Problem requirements:
Copy out each record that follows exactly, and omit any picture you find.

[Dataset entries]
+ + + +
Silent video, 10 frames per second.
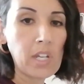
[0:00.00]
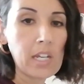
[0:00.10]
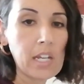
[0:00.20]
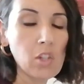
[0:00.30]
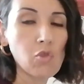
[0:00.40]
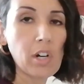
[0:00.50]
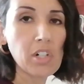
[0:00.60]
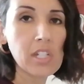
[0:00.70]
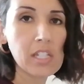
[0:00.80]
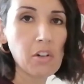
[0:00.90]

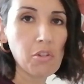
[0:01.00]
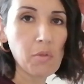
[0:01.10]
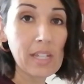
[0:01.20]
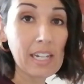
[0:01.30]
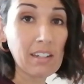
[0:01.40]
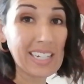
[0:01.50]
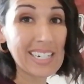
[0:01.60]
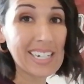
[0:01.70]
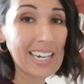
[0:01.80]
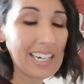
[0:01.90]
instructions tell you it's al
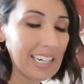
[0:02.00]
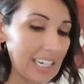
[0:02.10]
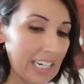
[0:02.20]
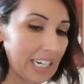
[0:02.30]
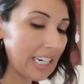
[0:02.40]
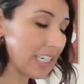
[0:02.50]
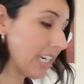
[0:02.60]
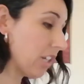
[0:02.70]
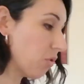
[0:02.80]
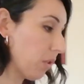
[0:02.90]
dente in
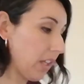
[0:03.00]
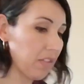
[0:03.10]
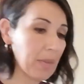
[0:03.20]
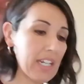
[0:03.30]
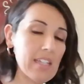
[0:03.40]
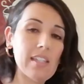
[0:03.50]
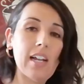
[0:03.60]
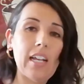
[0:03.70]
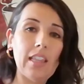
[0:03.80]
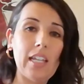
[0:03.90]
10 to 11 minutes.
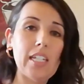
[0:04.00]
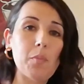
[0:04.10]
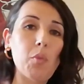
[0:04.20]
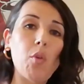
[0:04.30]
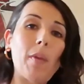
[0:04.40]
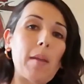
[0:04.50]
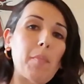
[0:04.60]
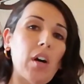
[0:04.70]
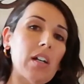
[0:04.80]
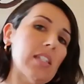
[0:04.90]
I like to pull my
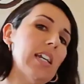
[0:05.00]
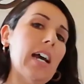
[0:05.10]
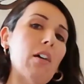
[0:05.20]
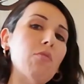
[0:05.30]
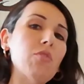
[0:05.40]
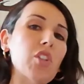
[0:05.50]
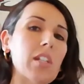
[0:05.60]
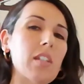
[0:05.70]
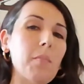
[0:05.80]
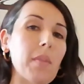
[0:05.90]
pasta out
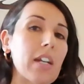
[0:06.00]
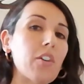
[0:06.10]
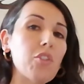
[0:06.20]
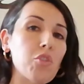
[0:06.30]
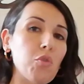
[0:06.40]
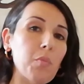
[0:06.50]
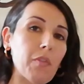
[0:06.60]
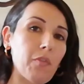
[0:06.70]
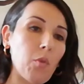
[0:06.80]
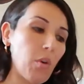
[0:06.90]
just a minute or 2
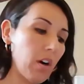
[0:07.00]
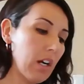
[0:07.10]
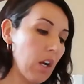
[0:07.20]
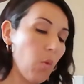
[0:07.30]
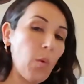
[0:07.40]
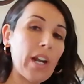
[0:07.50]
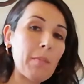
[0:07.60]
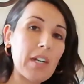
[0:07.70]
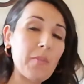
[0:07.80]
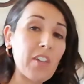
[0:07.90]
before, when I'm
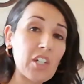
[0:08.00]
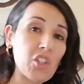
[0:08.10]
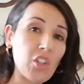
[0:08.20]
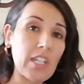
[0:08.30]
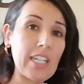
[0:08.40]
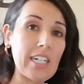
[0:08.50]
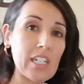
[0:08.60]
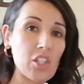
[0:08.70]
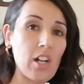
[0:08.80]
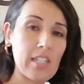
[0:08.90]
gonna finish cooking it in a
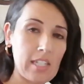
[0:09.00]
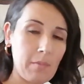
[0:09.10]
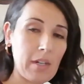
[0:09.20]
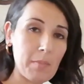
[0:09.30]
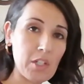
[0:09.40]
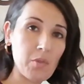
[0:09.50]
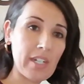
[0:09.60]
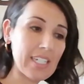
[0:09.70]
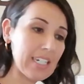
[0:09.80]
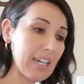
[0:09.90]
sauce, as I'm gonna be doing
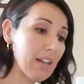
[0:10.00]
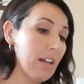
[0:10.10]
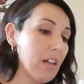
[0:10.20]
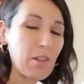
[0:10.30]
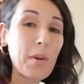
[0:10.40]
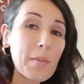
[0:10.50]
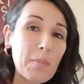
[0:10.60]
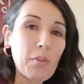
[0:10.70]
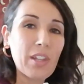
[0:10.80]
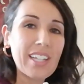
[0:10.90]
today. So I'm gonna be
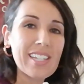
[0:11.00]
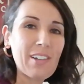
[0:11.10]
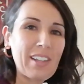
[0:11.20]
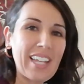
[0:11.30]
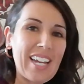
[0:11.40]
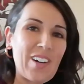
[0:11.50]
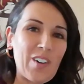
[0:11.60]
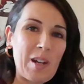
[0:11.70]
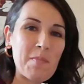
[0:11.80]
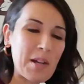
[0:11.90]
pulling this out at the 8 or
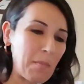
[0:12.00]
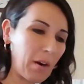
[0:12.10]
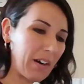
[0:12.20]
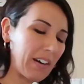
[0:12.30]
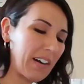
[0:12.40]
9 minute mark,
+ + + +
Reply:
Silent video, 10 frames per second.
[0:00.00]
[0:00.10]
[0:00.20]
[0:00.30]
[0:00.40]
[0:00.50]
[0:00.60]
[0:00.70]
[0:00.80]
[0:00.90]

[0:01.00]
[0:01.10]
[0:01.20]
[0:01.30]
[0:01.40]
[0:01.50]
[0:01.60]
[0:01.70]
[0:01.80]
[0:01.90]
instructions tell you it's al
[0:02.00]
[0:02.10]
[0:02.20]
[0:02.30]
[0:02.40]
[0:02.50]
[0:02.60]
[0:02.70]
[0:02.80]
[0:02.90]
dente in
[0:03.00]
[0:03.10]
[0:03.20]
[0:03.30]
[0:03.40]
[0:03.50]
[0:03.60]
[0:03.70]
[0:03.80]
[0:03.90]
10 to 11 minutes.
[0:04.00]
[0:04.10]
[0:04.20]
[0:04.30]
[0:04.40]
[0:04.50]
[0:04.60]
[0:04.70]
[0:04.80]
[0:04.90]
I like to pull my
[0:05.00]
[0:05.10]
[0:05.20]
[0:05.30]
[0:05.40]
[0:05.50]
[0:05.60]
[0:05.70]
[0:05.80]
[0:05.90]
pasta out
[0:06.00]
[0:06.10]
[0:06.20]
[0:06.30]
[0:06.40]
[0:06.50]
[0:06.60]
[0:06.70]
[0:06.80]
[0:06.90]
just a minute or 2
[0:07.00]
[0:07.10]
[0:07.20]
[0:07.30]
[0:07.40]
[0:07.50]
[0:07.60]
[0:07.70]
[0:07.80]
[0:07.90]
before, when I'm
[0:08.00]
[0:08.10]
[0:08.20]
[0:08.30]
[0:08.40]
[0:08.50]
[0:08.60]
[0:08.70]
[0:08.80]
[0:08.90]
gonna finish cooking it in a
[0:09.00]
[0:09.10]
[0:09.20]
[0:09.30]
[0:09.40]
[0:09.50]
[0:09.60]
[0:09.70]
[0:09.80]
[0:09.90]
sauce, as I'm gonna be doing
[0:10.00]
[0:10.10]
[0:10.20]
[0:10.30]
[0:10.40]
[0:10.50]
[0:10.60]
[0:10.70]
[0:10.80]
[0:10.90]
today. So I'm gonna be
[0:11.00]
[0:11.10]
[0:11.20]
[0:11.30]
[0:11.40]
[0:11.50]
[0:11.60]
[0:11.70]
[0:11.80]
[0:11.90]
pulling this out at the 8 or
[0:12.00]
[0:12.10]
[0:12.20]
[0:12.30]
[0:12.40]
9 minute mark,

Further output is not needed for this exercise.